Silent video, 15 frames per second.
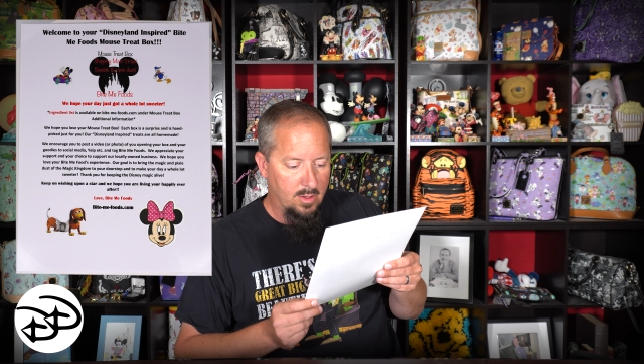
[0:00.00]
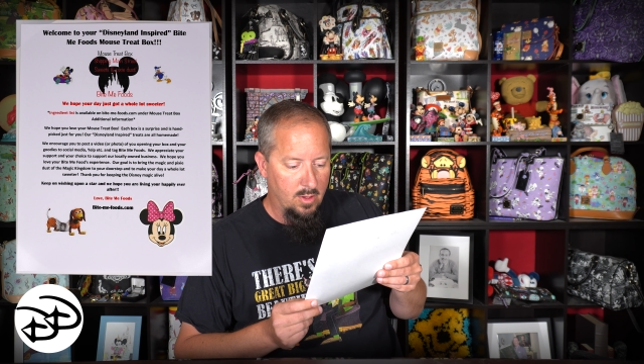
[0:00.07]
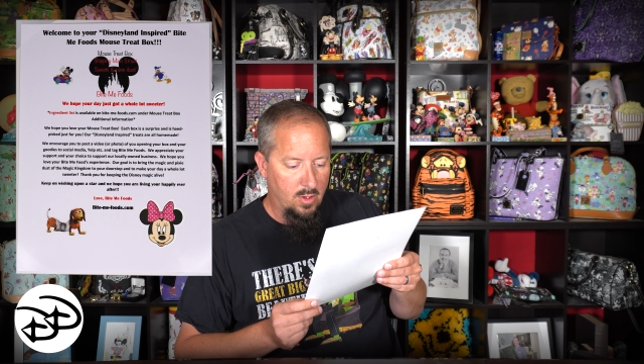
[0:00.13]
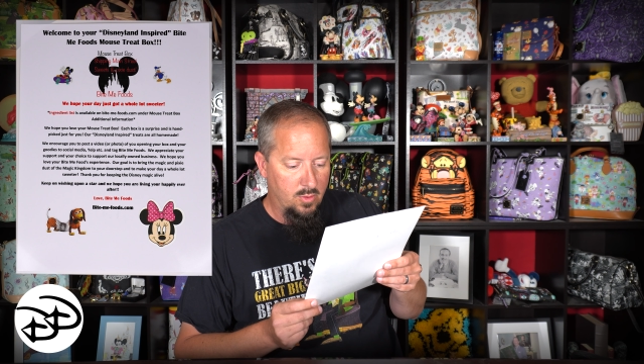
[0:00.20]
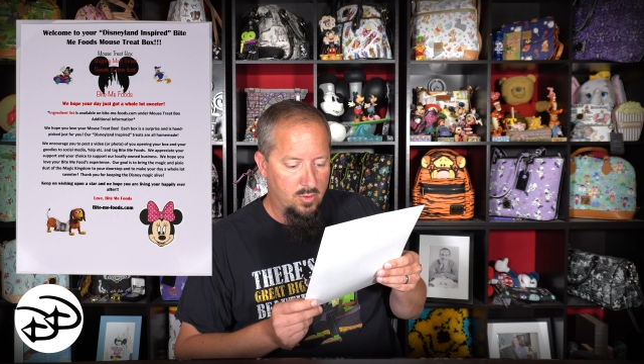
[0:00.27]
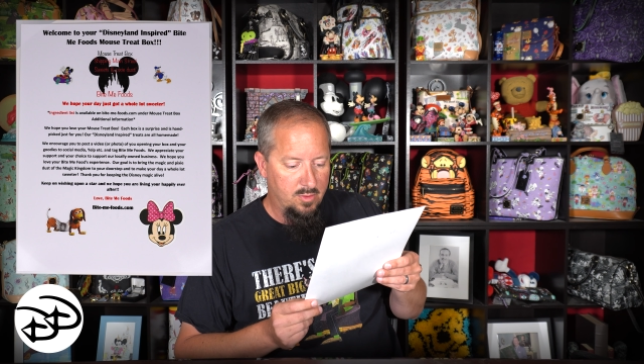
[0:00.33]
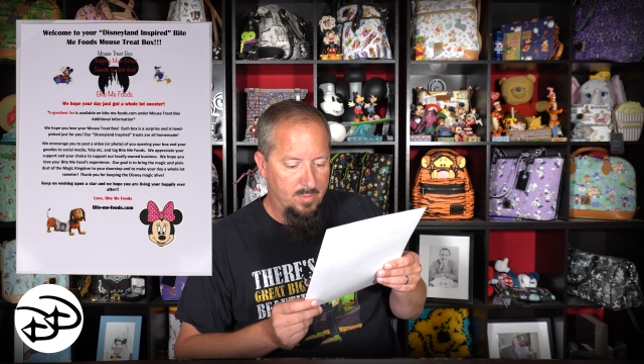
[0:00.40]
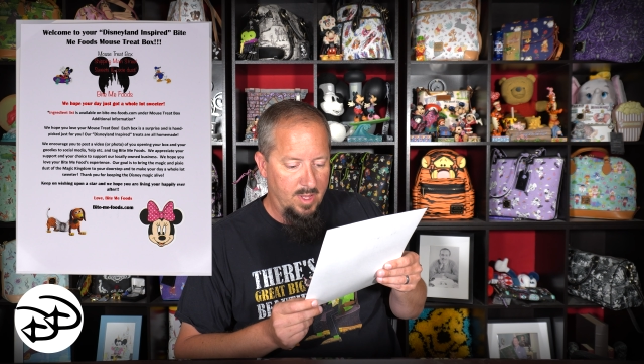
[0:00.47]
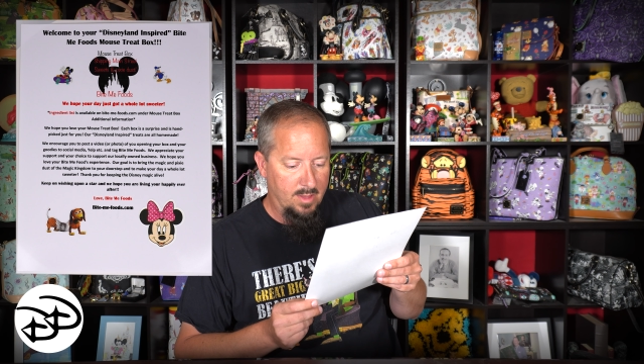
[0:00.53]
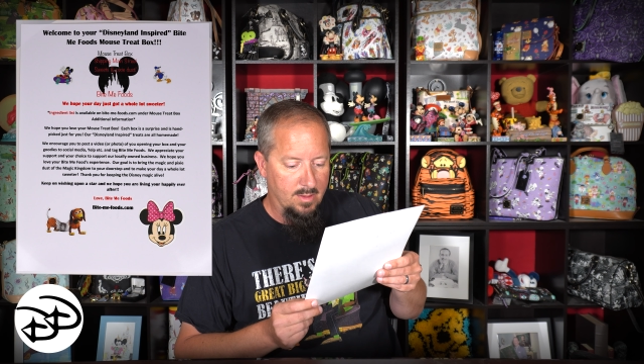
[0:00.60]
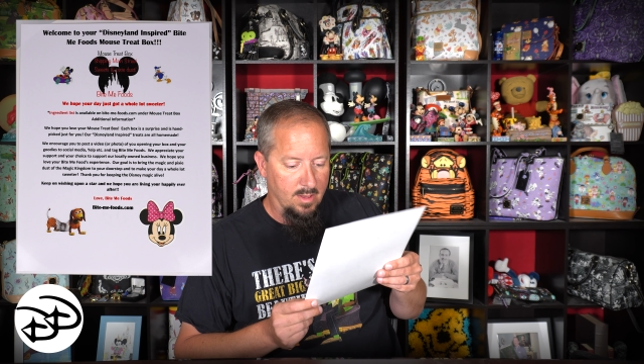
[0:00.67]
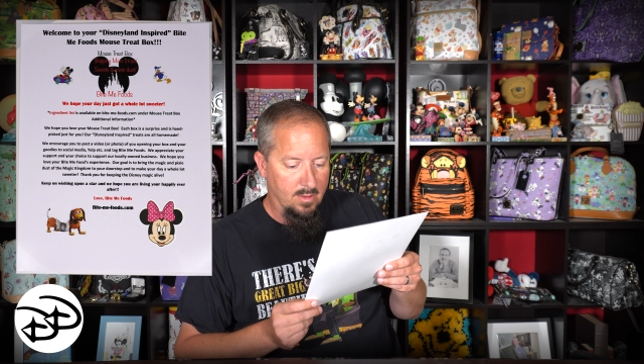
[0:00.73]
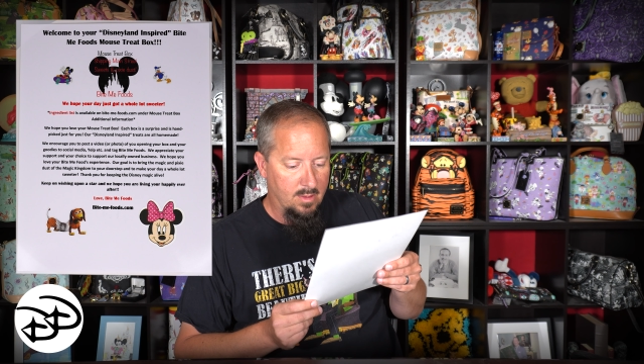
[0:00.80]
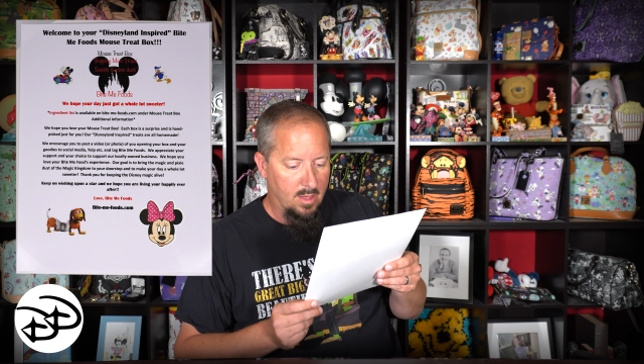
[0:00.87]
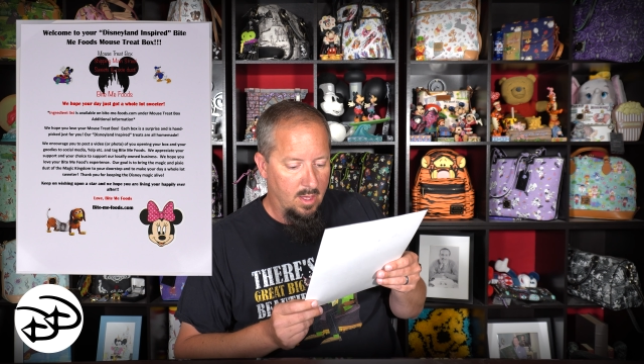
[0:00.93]
owned
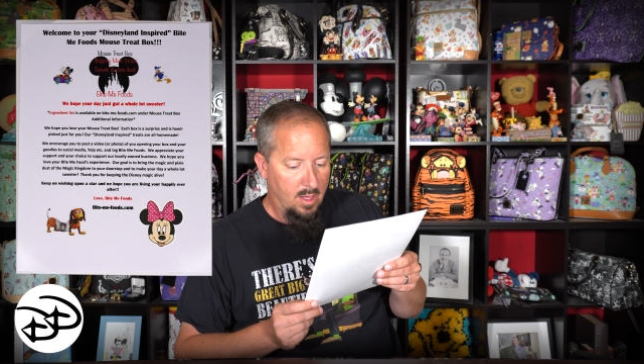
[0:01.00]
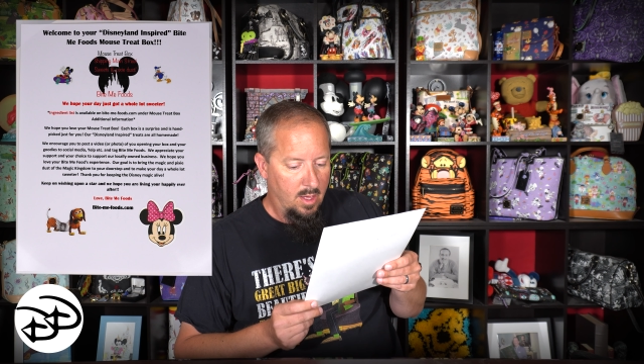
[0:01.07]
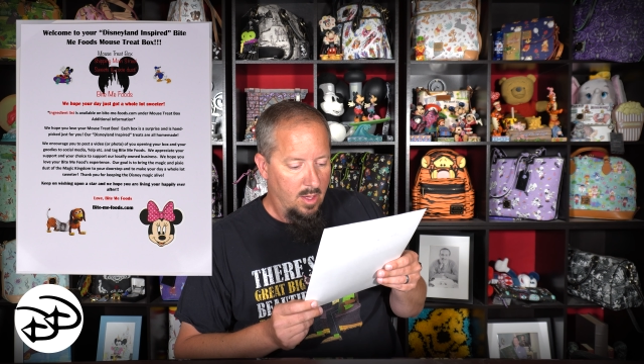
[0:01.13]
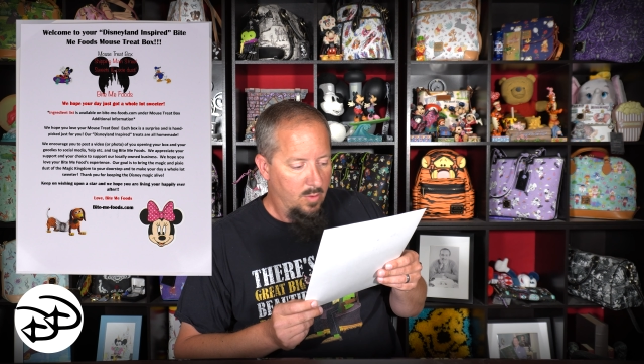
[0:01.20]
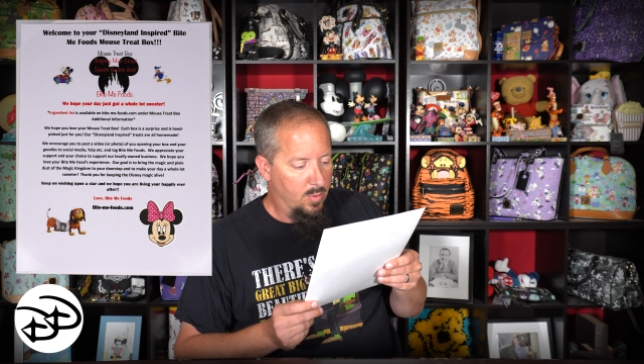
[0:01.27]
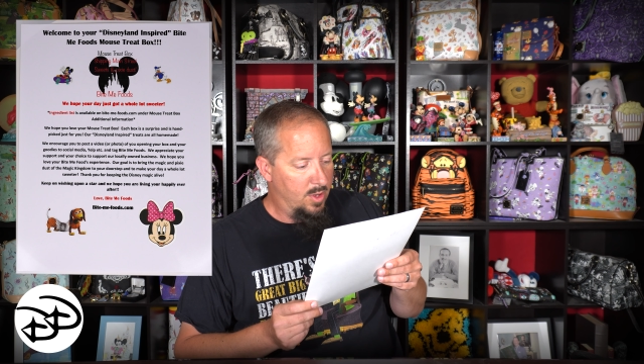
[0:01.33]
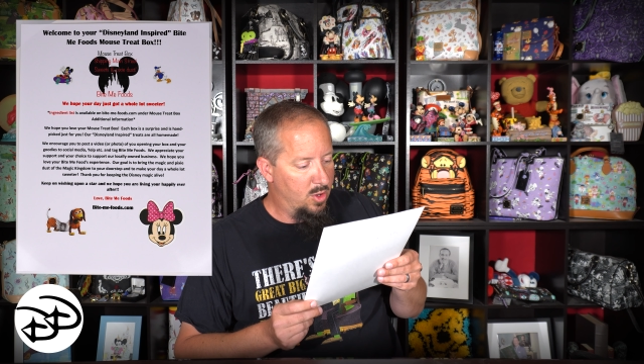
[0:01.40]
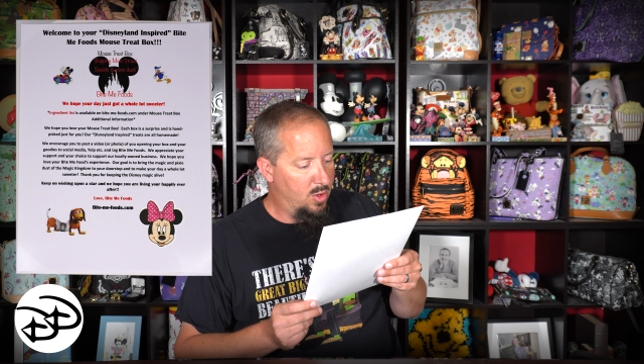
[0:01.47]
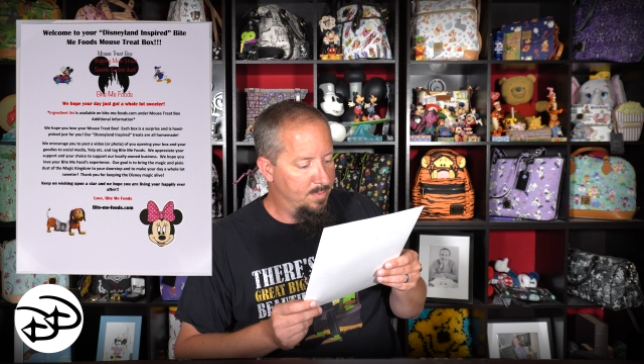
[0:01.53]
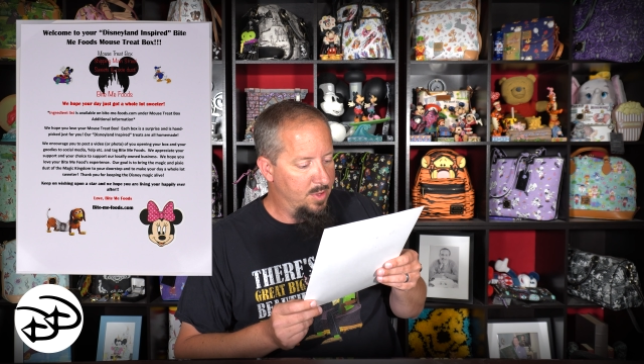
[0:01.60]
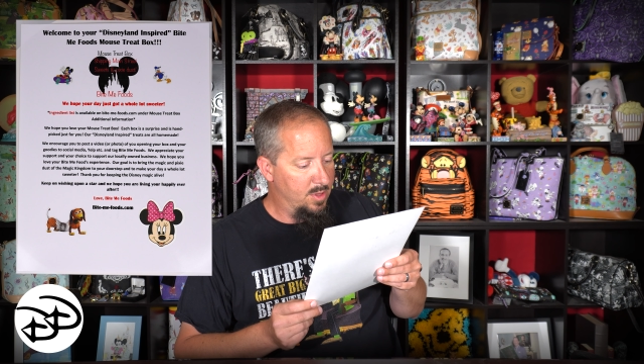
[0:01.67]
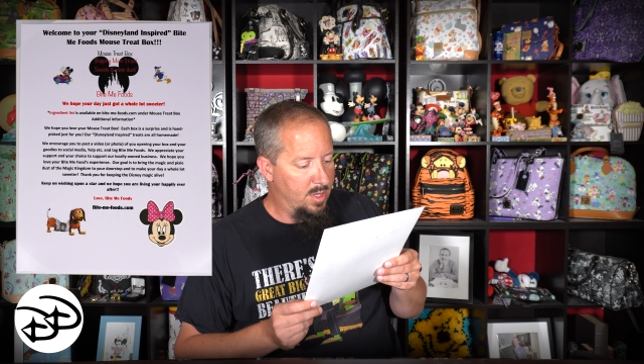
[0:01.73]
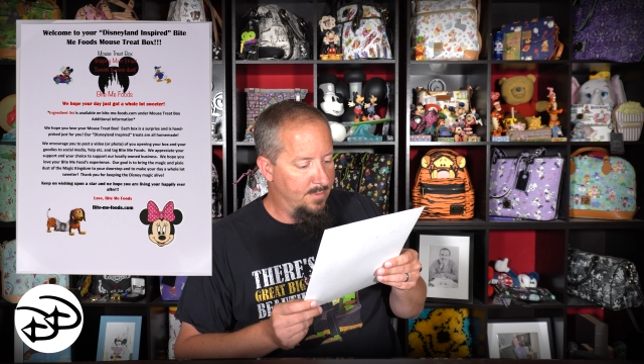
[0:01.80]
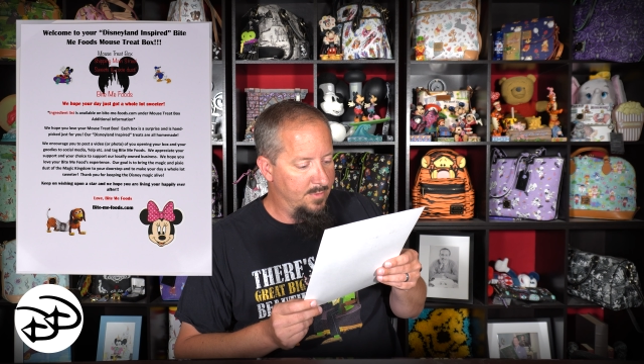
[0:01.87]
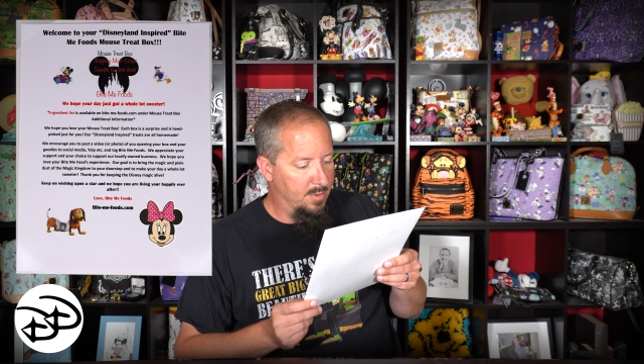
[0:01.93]
business. We hope
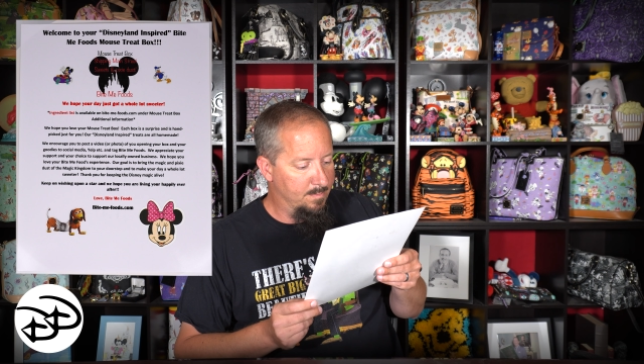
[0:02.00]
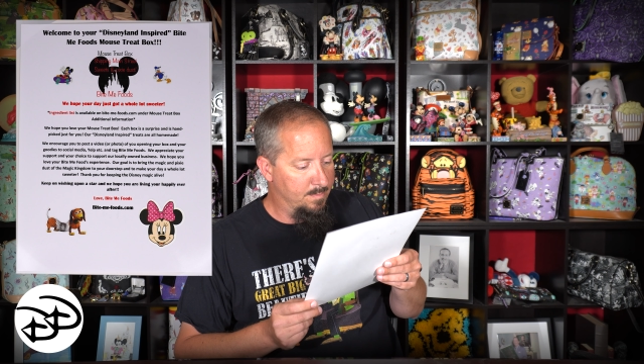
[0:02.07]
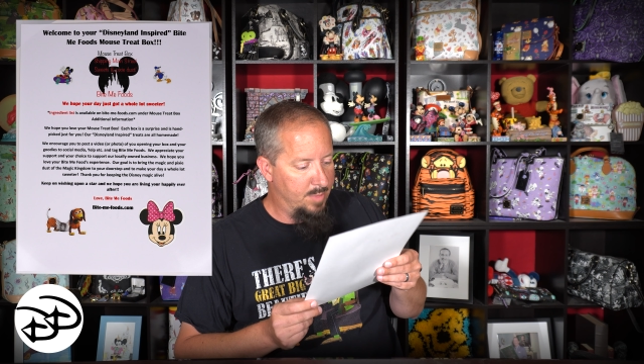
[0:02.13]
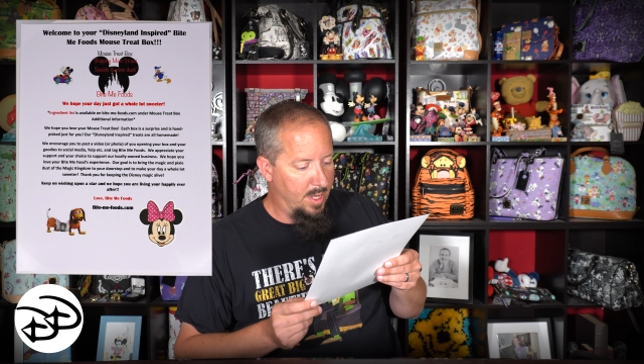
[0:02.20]
you love your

= = = = = = =

**EXERCISE AIM**: Without the pictures, write out the entire listing exactly.

**ANSWER SECTION**:
Silent video, 15 frames per second.
[0:00.00]
[0:00.07]
[0:00.13]
[0:00.20]
[0:00.27]
[0:00.33]
[0:00.40]
[0:00.47]
[0:00.53]
[0:00.60]
[0:00.67]
[0:00.73]
[0:00.80]
[0:00.87]
[0:00.93]
owned
[0:01.00]
[0:01.07]
[0:01.13]
[0:01.20]
[0:01.27]
[0:01.33]
[0:01.40]
[0:01.47]
[0:01.53]
[0:01.60]
[0:01.67]
[0:01.73]
[0:01.80]
[0:01.87]
[0:01.93]
business. We hope
[0:02.00]
[0:02.07]
[0:02.13]
[0:02.20]
you love your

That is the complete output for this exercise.